On 21 Oct 2009, at 15:08, Adam Kocoloski wrote:
On Oct 21, 2009, at 4:23 AM, Simon Eisenmann wrote:
Hi,
Am Montag, den 19.10.2009, 10:04 -0400 schrieb Paul Davis:
Also, you might try setting up the continuous replication instead
of
the update notifications as that might be a bit more ironed out.
I already have considered that, though as long there is no way to
figure
out if a continous replication is still up and running i cannot use
it,
cause i have to restart it when a node fails and comes up again
later.
Hmm. Doesn't the _local doc for the continuous replication show if
its
still in progress? Oh, though it might not have a specific flag
indicating as such.
I changed the system to use continuous replication and checkin the
_local doc to make sure it's still running. That way everything works
fine and i cannot reproduce any hangs.
Though in the logs i now see lots of
[info] [<0.164.0>] A server has restarted sinced replication start.
Not
recording the new sequence number to ensure the replication is redone
and documents reexamined.
Messages. I posted this in IRC yesterday and was told that this is
nothing to worry about. So what exactly does it mean and why it is
logged with info level when it can be ignored?
If that message is nothing critical i would suggest to log it with
debug
level, as it is shown at any replication checkpoint on any node as
soon
as one of the other nodes was offline.
So, what we're trying to do here is avoid skipping updates from the
source server.
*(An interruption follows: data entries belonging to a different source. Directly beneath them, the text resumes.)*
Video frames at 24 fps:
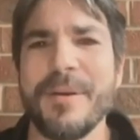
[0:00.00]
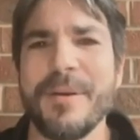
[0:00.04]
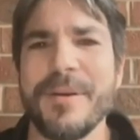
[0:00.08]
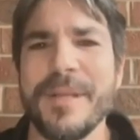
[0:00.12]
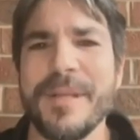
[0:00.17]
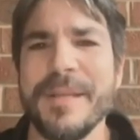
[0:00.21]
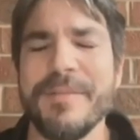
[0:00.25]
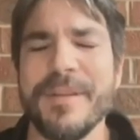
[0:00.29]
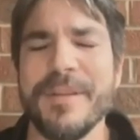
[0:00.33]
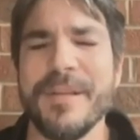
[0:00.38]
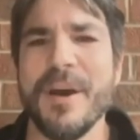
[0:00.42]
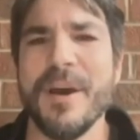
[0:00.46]

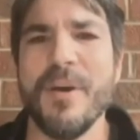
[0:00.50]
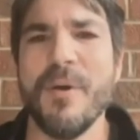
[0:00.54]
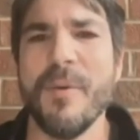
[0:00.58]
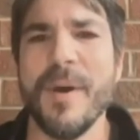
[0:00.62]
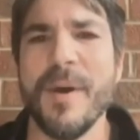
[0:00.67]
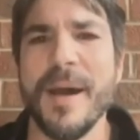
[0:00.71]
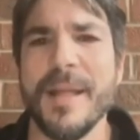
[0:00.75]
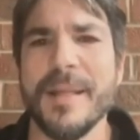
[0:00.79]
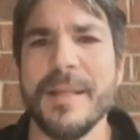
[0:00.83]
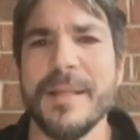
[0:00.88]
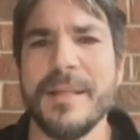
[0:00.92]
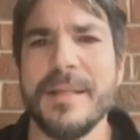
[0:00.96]
don't even know
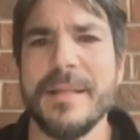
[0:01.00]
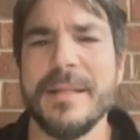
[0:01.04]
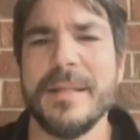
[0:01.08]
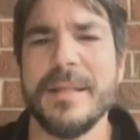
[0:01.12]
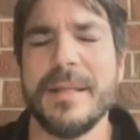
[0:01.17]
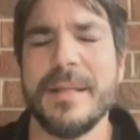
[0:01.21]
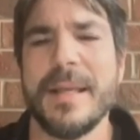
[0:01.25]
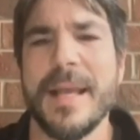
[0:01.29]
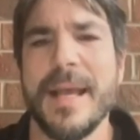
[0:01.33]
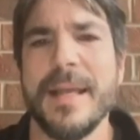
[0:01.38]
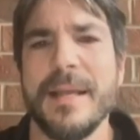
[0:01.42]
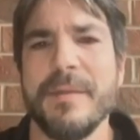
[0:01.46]
what
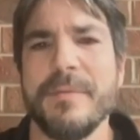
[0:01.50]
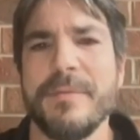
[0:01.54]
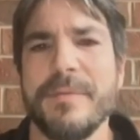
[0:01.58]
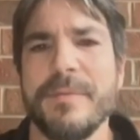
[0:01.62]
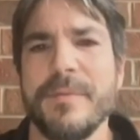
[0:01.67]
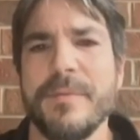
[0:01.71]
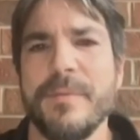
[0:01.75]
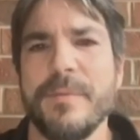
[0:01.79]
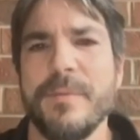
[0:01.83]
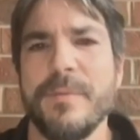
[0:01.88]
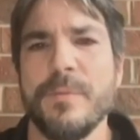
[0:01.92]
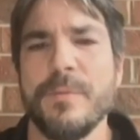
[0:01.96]
kind
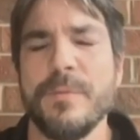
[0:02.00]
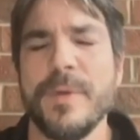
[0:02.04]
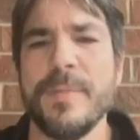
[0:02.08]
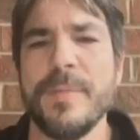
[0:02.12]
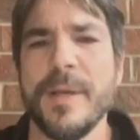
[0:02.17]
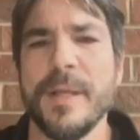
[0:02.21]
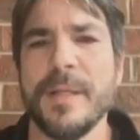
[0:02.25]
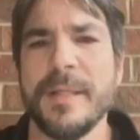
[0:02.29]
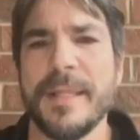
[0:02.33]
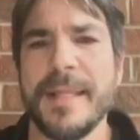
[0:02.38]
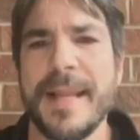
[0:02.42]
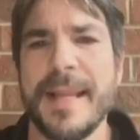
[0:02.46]
of
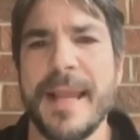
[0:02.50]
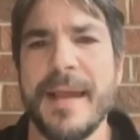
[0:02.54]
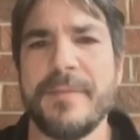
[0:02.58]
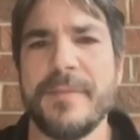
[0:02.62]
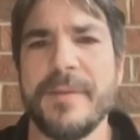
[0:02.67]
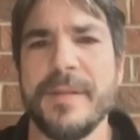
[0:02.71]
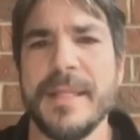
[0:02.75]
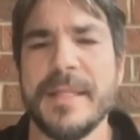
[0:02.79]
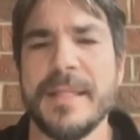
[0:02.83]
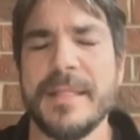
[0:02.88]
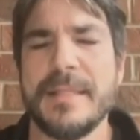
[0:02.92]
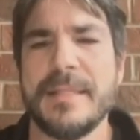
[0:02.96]
rebuilding
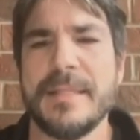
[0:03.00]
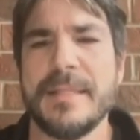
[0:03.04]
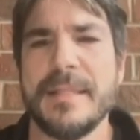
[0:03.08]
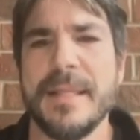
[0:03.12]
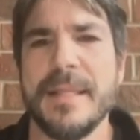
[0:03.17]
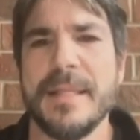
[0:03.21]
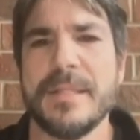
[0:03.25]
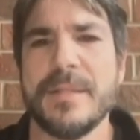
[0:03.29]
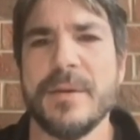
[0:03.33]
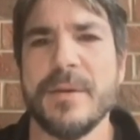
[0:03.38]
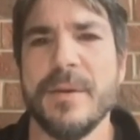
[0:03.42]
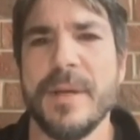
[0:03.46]
after this
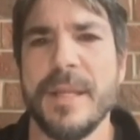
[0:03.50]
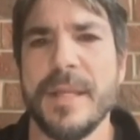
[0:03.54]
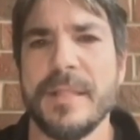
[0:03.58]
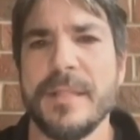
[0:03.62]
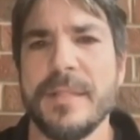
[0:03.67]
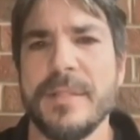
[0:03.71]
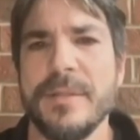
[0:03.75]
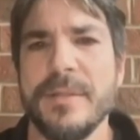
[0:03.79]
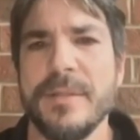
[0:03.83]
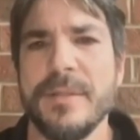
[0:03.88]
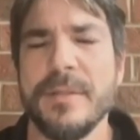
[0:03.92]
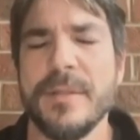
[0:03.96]
is going
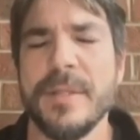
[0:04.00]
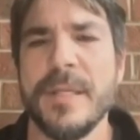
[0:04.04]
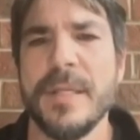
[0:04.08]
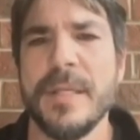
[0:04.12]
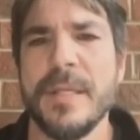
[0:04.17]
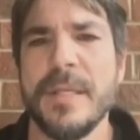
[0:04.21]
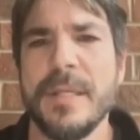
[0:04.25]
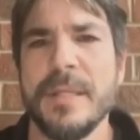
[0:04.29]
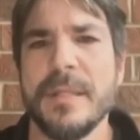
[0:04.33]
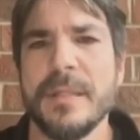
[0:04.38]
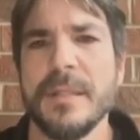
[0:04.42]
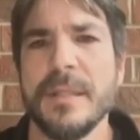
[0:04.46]
to
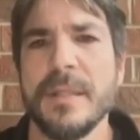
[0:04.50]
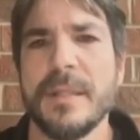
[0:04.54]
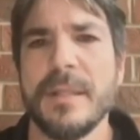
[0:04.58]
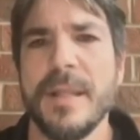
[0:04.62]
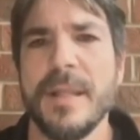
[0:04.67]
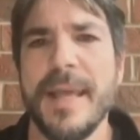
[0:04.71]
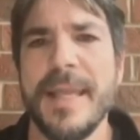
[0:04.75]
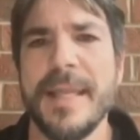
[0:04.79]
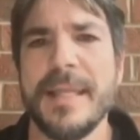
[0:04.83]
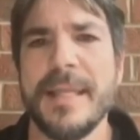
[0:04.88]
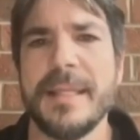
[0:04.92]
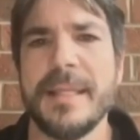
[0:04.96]

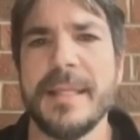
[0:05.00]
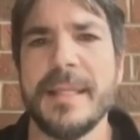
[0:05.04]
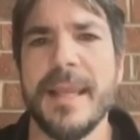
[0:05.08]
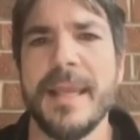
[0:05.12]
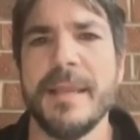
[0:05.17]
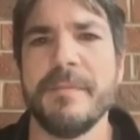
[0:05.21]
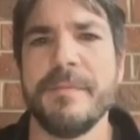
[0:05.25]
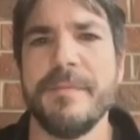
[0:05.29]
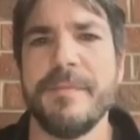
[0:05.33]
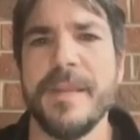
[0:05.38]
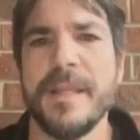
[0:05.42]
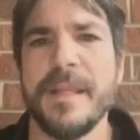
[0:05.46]
look like
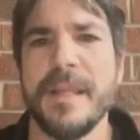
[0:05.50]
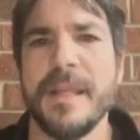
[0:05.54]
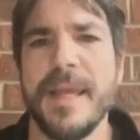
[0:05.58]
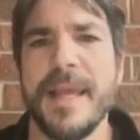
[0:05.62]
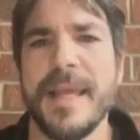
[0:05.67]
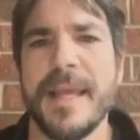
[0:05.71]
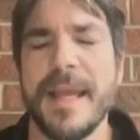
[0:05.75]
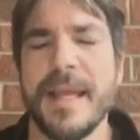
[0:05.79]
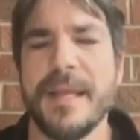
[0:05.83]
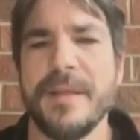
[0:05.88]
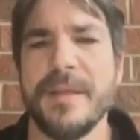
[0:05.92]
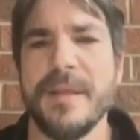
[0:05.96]
and feel
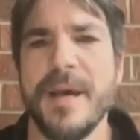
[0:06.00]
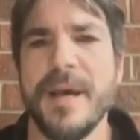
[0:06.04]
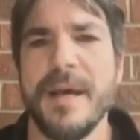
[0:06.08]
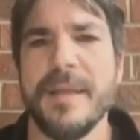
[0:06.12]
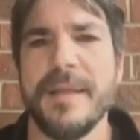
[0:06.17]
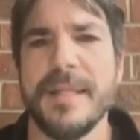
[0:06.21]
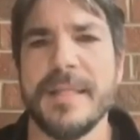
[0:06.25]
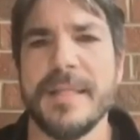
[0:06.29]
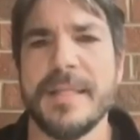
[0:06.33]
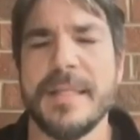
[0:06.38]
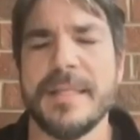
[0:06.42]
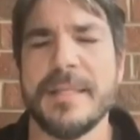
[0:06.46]
like. I don't know
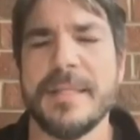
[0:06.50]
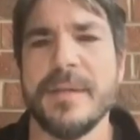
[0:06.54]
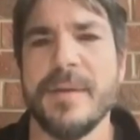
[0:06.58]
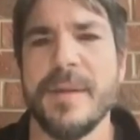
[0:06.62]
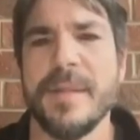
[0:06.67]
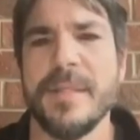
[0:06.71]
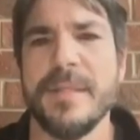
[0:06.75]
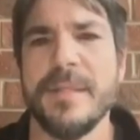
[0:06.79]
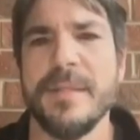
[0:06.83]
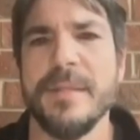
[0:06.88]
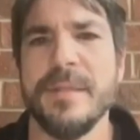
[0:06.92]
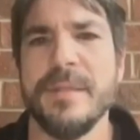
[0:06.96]
how this is
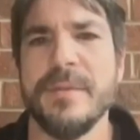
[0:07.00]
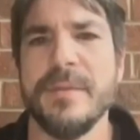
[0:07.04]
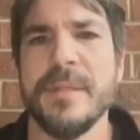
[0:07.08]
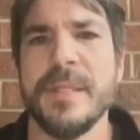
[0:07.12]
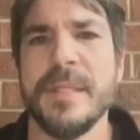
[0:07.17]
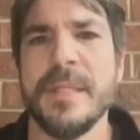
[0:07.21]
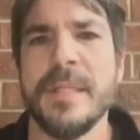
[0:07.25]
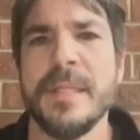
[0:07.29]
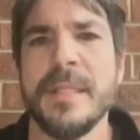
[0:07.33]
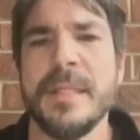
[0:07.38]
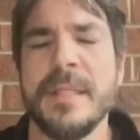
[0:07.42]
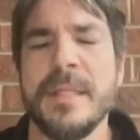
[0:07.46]
going to
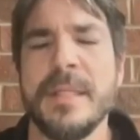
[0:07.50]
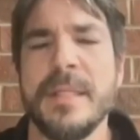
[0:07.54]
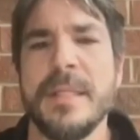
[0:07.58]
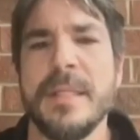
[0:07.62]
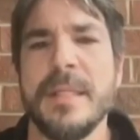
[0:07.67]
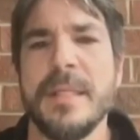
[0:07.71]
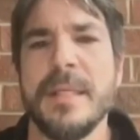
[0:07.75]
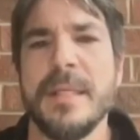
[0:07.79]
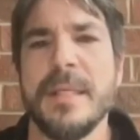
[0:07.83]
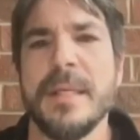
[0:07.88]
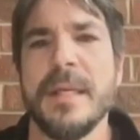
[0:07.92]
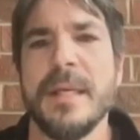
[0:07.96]

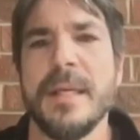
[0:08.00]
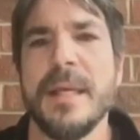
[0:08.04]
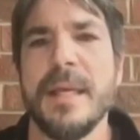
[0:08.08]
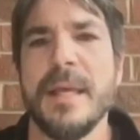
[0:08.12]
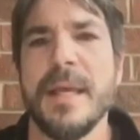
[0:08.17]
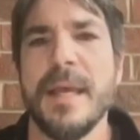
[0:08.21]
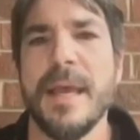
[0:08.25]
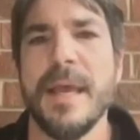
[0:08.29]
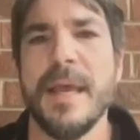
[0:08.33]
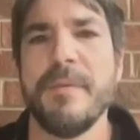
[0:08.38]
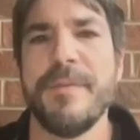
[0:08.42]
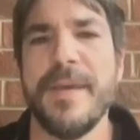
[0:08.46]

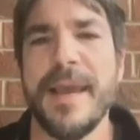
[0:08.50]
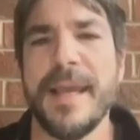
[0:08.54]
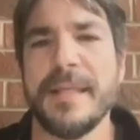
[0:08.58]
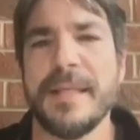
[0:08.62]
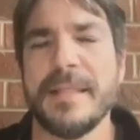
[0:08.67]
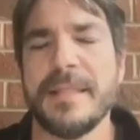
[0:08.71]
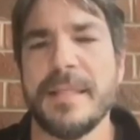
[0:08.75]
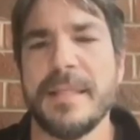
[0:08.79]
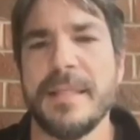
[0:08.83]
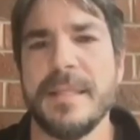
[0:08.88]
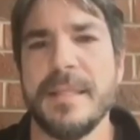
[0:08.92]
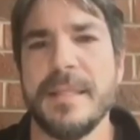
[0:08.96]

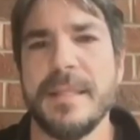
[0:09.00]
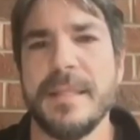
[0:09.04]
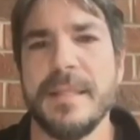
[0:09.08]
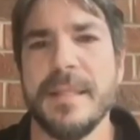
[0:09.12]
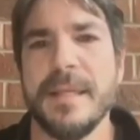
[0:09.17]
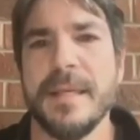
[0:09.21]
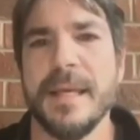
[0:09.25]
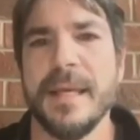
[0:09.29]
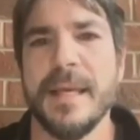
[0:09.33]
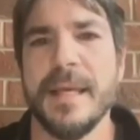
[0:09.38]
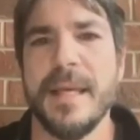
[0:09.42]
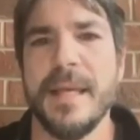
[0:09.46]
affect
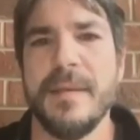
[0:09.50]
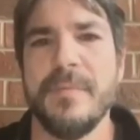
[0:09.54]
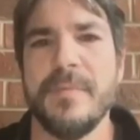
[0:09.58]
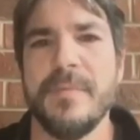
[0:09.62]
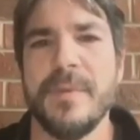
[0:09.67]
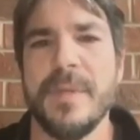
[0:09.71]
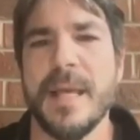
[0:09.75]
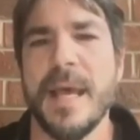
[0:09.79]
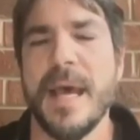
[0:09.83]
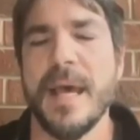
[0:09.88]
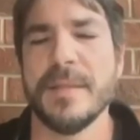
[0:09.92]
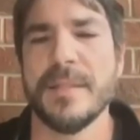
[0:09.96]
the
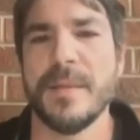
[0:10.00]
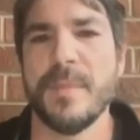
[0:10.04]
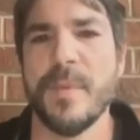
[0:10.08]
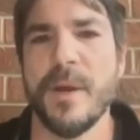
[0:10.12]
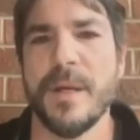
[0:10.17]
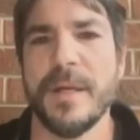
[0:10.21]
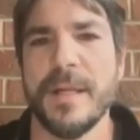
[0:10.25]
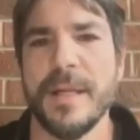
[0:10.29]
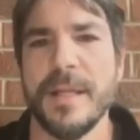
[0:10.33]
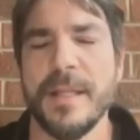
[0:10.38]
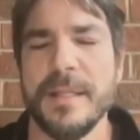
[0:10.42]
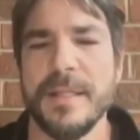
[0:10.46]
housing
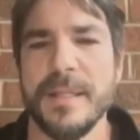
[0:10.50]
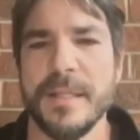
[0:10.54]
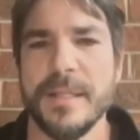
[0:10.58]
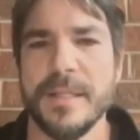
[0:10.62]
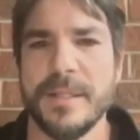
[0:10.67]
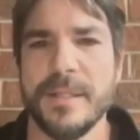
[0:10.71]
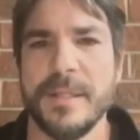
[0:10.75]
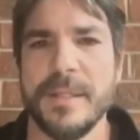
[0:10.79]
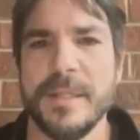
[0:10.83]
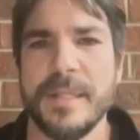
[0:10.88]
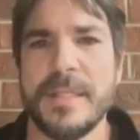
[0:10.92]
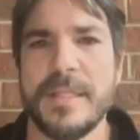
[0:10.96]
market, the
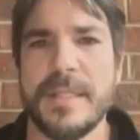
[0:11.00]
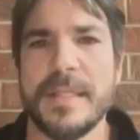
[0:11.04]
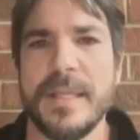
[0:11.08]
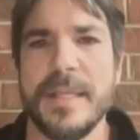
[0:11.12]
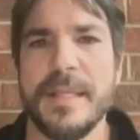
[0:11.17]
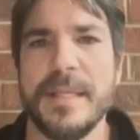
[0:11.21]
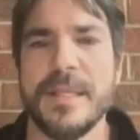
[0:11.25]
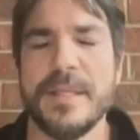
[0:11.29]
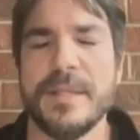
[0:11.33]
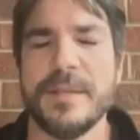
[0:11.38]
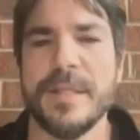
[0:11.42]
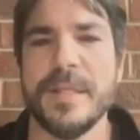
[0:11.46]
insurance
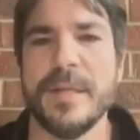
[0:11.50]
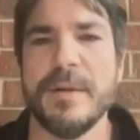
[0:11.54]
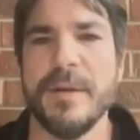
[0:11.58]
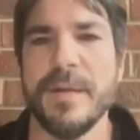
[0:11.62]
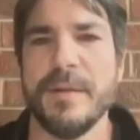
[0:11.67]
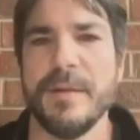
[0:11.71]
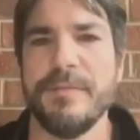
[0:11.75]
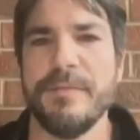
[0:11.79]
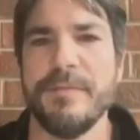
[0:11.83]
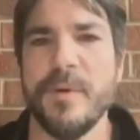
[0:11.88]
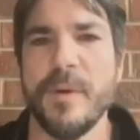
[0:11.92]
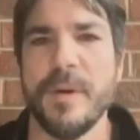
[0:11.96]
industry
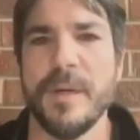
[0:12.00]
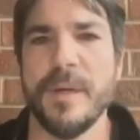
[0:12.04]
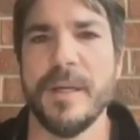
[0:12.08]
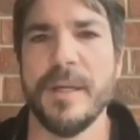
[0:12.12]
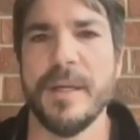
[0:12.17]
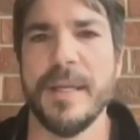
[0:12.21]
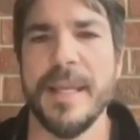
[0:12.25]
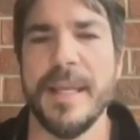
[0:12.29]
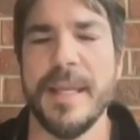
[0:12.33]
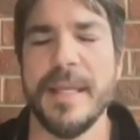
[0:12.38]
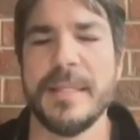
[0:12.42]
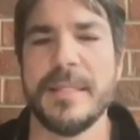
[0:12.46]
going
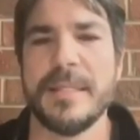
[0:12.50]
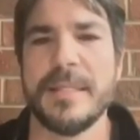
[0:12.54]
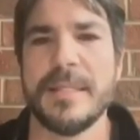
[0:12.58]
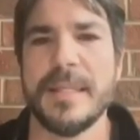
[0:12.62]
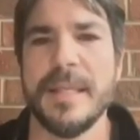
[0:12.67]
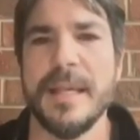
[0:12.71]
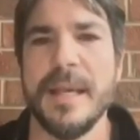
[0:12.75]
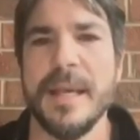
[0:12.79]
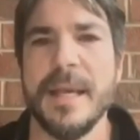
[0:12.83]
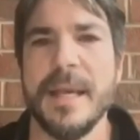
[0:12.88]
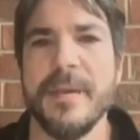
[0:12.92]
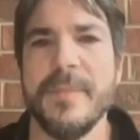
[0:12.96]
forward. It's
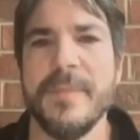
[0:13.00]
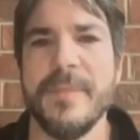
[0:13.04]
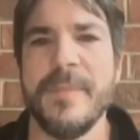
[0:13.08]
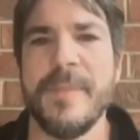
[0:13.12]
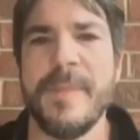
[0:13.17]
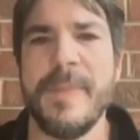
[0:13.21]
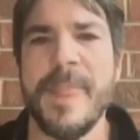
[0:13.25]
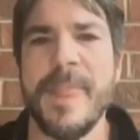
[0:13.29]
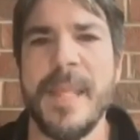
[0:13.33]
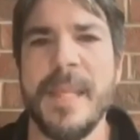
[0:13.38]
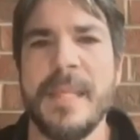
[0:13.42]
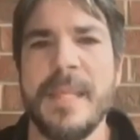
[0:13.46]
the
Consider the following sequence of events:
1) Save some docs to the source with delayed_commits=true
2) Replicating source -> target
3) Restart source before full commit, losing the updates that have
replicated
4) Save more docs to source, overwriting previously used sequence
numbers
If that happens, we don't want the replicator to skip the new docs
that have been saved in step 4. So if we detect that a server
restarted, we play it safe and don't checkpoint, so that the next
replication will re-examine the sequence. An analogous situation
could happen with the target losing updates that the replicator had
written (but not fully committed).
Skipping checkpointing altogether for the remainder of the
replication is an overly conservative position. In my opinion what
we should do when we detect this condition is restart the
replication immediately from the last known checkpoint. Then you'd
see one of these [info] level messages telling you that the
replicator is going to restart to double-check some sequence
numbers, and that's it.
Best, Adam
Adam, this mail is great Wiki material. Can you (or anyone) find a
place for it on the wiki for future reference?